Advances in microarrays and next-generation sequencing technologies have provided unprecedented insight into pHGG biology. But this insight is only a starting point. Researchers and clinicians must now endeavor to not only understand how this unique mutation spectrum contributes to tumorigenesis, but also more importantly, seek to exploit these genetic defects therapeutically. Recent discoveries should inform the generation of improved pre-clinical models that more faithfully resemble the pediatric disease, to be utilized for mechanistic studies as well as pre-clinical testing of new therapies.

We are grounded in knowing that our understanding of the protein coding genome far surpasses that of the remaining 98% of DNA sequence, which potentially hosts a vast network of regulatory elements. Furthermore, we are just beginning to piece together the role of epigenetics in normal and neoplastic contexts. The high frequency of histone mutations in pHGG strongly suggests that epigenetic dysregulation plays a major role in tumors arising within the pediatric setting. We must also recognize that our analyses yield snapshots of an ever-changing process. The genetics and epigenetics of tumors are dynamic, and the portrait of each cancer landscape evolves as a function of any selective pressure introduced, therapy included⁷⁶.

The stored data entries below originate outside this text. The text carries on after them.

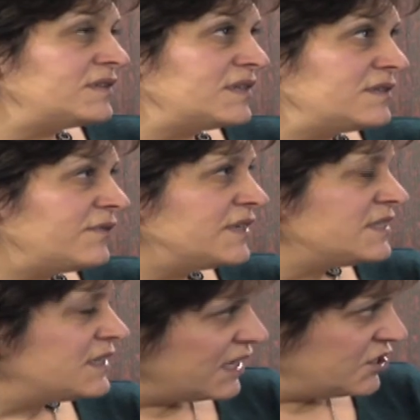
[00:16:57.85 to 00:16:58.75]
sense of
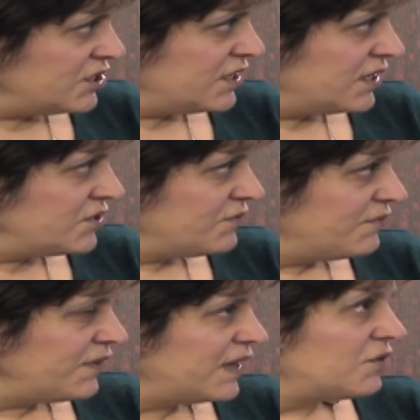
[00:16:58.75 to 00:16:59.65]
isolation that you
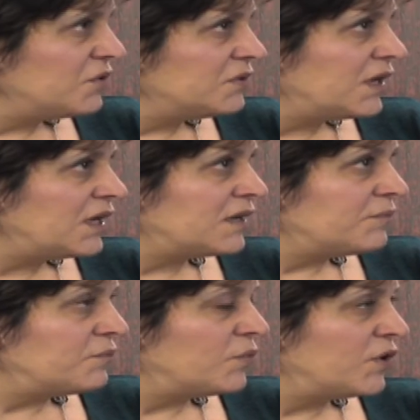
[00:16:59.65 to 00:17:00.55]
feel
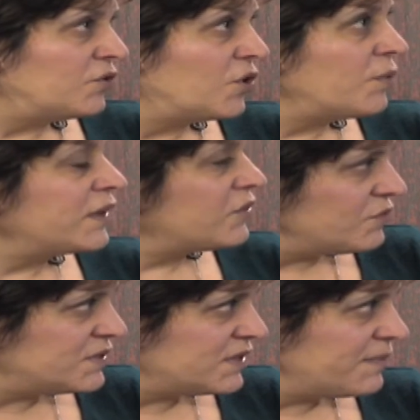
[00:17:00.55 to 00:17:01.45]
when you're going
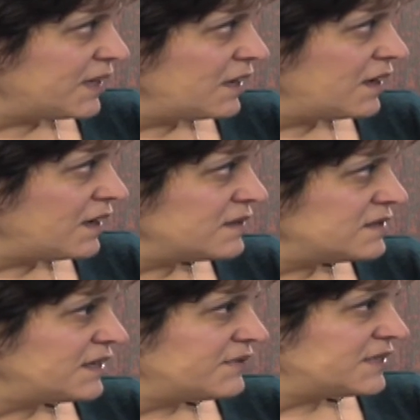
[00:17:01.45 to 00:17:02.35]
through something
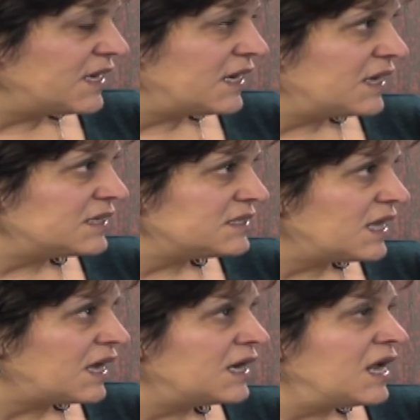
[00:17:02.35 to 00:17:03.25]
as devastating as
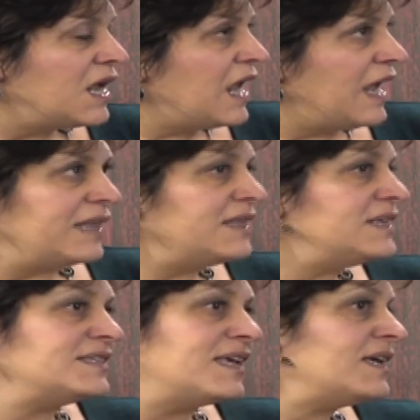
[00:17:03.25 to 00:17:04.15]
that. And
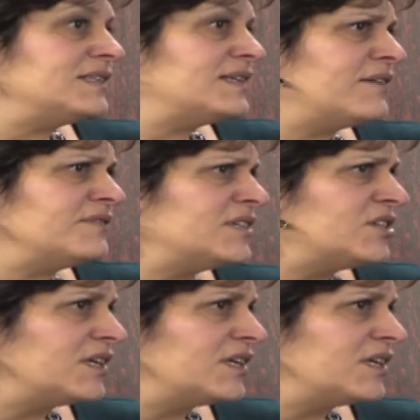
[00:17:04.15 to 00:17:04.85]
these kids have such a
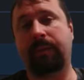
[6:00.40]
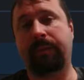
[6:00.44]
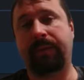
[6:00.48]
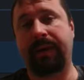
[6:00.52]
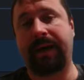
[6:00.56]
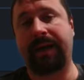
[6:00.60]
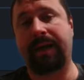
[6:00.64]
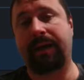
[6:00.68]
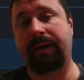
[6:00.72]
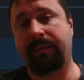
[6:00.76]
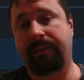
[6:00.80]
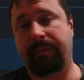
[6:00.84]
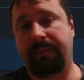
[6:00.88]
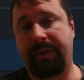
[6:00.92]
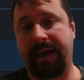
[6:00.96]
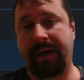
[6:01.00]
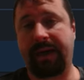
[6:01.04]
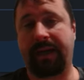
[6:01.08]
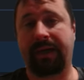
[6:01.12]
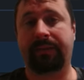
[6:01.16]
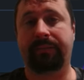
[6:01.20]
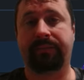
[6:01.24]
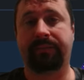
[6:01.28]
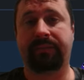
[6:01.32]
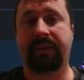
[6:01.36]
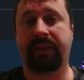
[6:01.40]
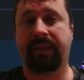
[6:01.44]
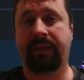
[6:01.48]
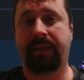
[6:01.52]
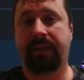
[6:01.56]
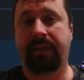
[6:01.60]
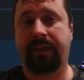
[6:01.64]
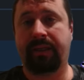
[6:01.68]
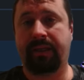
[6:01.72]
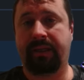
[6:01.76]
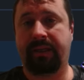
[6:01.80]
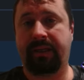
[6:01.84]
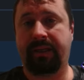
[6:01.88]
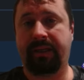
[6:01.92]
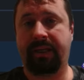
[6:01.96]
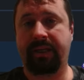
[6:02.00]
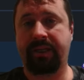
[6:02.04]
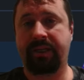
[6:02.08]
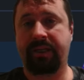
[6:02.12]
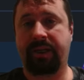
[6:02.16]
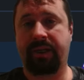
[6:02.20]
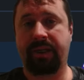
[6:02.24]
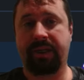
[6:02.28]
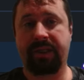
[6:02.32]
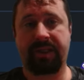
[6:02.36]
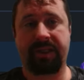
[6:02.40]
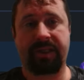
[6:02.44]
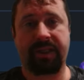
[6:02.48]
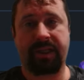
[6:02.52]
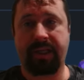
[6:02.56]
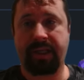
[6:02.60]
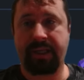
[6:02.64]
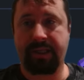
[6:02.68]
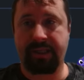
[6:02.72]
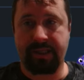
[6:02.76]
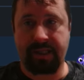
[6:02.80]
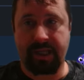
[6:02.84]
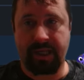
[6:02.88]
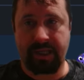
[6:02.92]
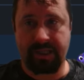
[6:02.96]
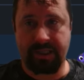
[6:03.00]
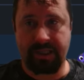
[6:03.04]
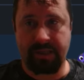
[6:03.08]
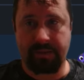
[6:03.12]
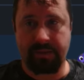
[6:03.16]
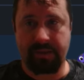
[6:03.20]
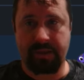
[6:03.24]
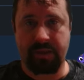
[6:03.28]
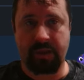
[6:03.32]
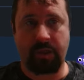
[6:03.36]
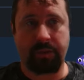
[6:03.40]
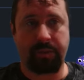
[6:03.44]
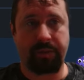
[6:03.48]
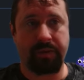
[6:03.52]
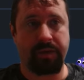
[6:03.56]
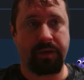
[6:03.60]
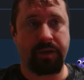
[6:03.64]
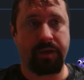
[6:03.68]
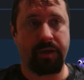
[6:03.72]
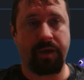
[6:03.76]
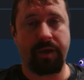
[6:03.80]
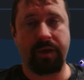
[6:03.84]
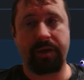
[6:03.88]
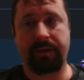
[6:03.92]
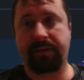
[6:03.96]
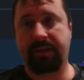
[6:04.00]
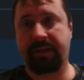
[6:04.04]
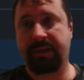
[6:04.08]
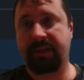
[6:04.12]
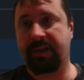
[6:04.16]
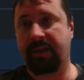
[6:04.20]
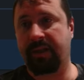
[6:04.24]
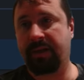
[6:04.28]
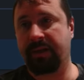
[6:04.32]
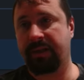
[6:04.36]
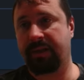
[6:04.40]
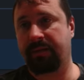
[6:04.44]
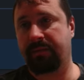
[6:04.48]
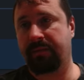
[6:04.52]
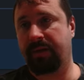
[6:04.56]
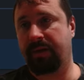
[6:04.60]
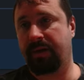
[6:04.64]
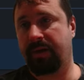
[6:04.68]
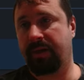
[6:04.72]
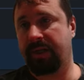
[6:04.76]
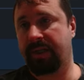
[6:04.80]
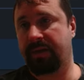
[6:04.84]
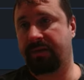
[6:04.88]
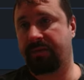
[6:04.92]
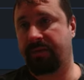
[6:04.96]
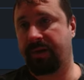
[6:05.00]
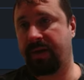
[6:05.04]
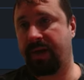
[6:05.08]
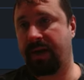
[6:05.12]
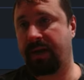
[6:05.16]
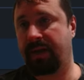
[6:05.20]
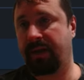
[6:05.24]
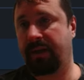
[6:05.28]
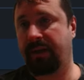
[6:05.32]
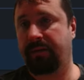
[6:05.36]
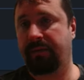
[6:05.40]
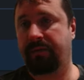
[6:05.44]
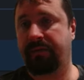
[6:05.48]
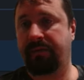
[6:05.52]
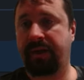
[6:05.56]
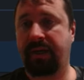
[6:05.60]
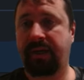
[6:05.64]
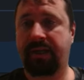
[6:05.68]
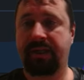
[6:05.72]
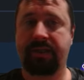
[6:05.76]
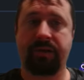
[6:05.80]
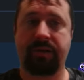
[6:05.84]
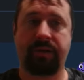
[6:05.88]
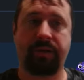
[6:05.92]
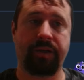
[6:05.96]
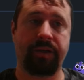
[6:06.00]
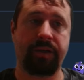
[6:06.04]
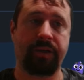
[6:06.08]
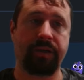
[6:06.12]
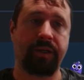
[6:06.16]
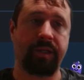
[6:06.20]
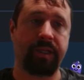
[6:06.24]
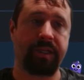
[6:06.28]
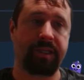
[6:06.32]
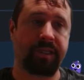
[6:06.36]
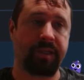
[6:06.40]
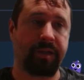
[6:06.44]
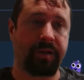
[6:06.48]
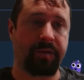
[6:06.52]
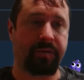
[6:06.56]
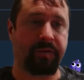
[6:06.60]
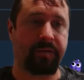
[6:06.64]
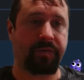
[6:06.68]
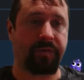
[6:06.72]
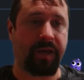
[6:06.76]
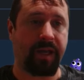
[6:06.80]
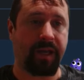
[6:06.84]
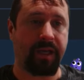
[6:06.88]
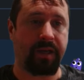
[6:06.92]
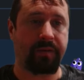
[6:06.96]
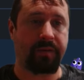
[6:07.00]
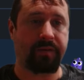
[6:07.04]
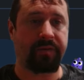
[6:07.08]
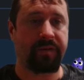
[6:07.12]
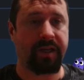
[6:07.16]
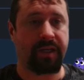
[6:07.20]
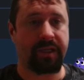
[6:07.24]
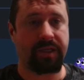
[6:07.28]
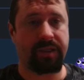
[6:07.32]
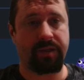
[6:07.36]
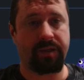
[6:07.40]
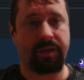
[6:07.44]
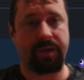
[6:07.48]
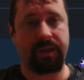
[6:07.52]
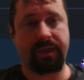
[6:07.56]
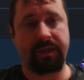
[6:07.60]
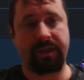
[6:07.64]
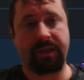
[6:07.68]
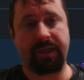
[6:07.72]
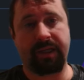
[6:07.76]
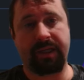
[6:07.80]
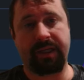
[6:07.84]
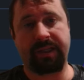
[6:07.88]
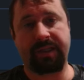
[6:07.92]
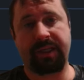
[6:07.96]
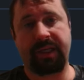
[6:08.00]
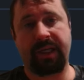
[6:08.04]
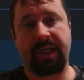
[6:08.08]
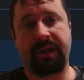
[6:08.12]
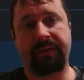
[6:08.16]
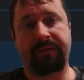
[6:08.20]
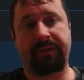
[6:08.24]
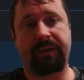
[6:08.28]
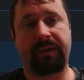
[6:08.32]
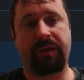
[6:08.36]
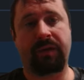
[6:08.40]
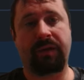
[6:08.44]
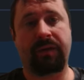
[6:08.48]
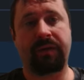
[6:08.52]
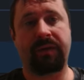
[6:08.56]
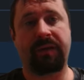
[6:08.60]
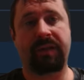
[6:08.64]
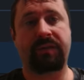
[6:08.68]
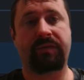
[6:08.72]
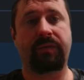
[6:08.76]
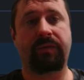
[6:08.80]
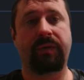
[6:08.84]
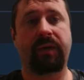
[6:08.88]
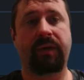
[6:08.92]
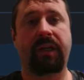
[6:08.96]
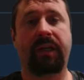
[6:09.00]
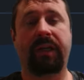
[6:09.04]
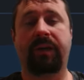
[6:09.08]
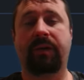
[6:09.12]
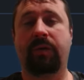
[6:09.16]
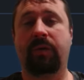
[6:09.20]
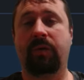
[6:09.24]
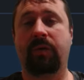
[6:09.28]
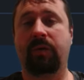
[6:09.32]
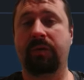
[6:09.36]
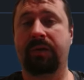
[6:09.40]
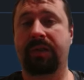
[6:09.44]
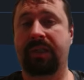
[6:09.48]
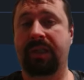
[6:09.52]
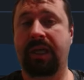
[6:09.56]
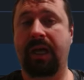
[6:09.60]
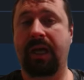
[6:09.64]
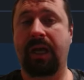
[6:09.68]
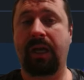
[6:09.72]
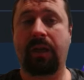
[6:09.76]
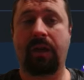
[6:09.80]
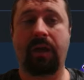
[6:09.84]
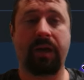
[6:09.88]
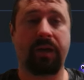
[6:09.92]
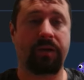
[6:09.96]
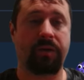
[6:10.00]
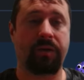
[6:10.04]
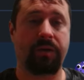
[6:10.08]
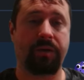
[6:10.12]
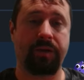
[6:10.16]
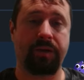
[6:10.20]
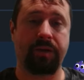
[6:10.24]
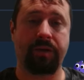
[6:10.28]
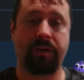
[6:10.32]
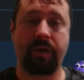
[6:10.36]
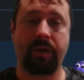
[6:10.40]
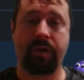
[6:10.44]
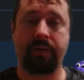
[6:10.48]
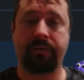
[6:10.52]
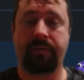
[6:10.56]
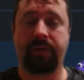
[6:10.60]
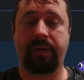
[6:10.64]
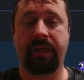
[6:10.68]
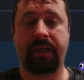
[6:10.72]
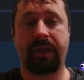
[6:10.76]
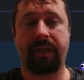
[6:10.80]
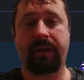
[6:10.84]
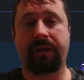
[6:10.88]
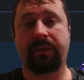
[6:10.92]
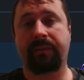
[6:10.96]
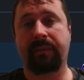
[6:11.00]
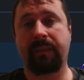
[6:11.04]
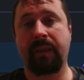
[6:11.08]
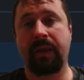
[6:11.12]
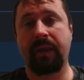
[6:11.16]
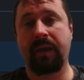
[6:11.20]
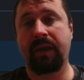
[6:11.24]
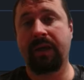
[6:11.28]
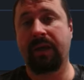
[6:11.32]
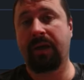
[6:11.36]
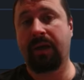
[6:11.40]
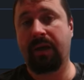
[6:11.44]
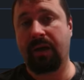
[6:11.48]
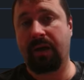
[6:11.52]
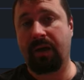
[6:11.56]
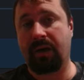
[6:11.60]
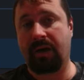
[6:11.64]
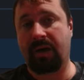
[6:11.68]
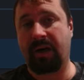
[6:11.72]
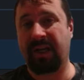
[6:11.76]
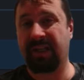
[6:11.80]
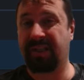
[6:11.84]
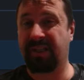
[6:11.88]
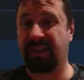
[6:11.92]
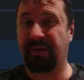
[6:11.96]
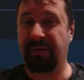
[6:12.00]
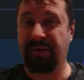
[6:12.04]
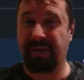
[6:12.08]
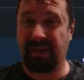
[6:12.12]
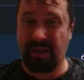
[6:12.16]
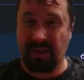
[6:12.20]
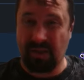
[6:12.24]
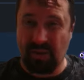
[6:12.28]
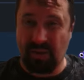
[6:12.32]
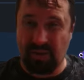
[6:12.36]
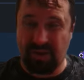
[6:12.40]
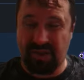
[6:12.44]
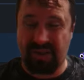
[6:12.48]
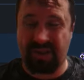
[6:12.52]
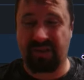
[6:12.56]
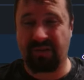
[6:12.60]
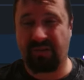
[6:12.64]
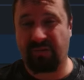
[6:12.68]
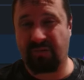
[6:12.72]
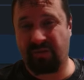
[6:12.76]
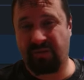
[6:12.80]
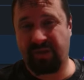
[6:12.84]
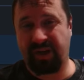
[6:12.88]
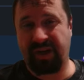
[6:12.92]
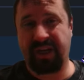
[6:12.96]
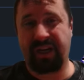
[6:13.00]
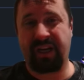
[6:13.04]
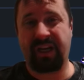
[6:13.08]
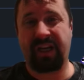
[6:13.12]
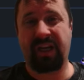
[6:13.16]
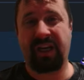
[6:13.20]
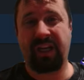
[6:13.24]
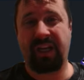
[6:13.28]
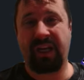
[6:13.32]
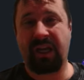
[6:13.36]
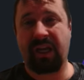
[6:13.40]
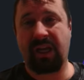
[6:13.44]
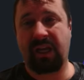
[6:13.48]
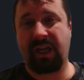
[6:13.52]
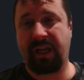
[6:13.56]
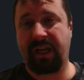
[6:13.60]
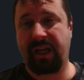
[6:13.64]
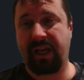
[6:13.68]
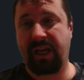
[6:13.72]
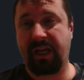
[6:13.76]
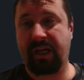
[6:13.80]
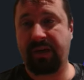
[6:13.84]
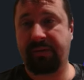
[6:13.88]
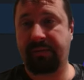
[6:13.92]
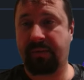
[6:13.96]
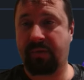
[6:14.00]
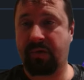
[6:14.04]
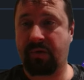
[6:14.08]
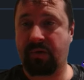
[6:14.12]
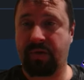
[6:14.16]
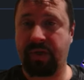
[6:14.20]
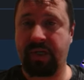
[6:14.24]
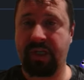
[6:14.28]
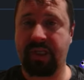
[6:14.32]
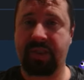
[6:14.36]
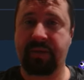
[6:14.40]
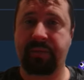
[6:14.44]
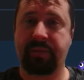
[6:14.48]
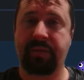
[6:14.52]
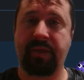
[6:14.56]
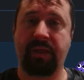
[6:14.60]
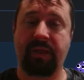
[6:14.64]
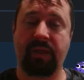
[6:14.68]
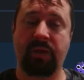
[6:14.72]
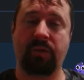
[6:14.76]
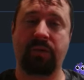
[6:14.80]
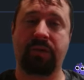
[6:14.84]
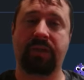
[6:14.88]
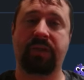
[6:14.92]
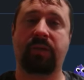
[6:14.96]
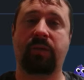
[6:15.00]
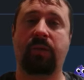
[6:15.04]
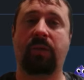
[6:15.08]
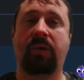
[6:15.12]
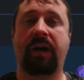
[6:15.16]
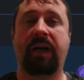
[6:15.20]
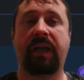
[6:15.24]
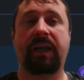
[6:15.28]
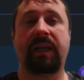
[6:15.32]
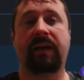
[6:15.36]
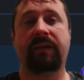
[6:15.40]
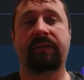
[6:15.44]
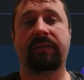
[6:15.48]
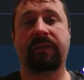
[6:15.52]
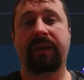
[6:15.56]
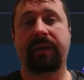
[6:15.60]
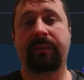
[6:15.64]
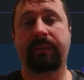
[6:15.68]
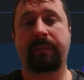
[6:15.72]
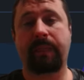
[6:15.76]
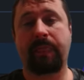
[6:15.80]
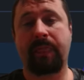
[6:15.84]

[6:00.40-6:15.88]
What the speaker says: banner. And as you can see, it takes up the top of the note. It's got some nice rounding effects on it. It's got a fade effect on it. And it's even got this really cool skull icon over here. All right, so it looks really clean and crisp. It looks quite lovely.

The above studies, both large-and-small scale, genome-wide and targeted, have given today's researchers and clinicians a better understanding of pHGG than ever before. The biologies of DIPG, pNBS-HGG, and infant NBS-HGG are distinctly different, and these differences in turn require specific clinical consideration in terms of appropriate intervention. With a two-year survival rate of less than 20%, the prognosis for pHGG remains unacceptably poor⁷⁷. However, there is a palpable excitement within the community that meaningful change is within reach.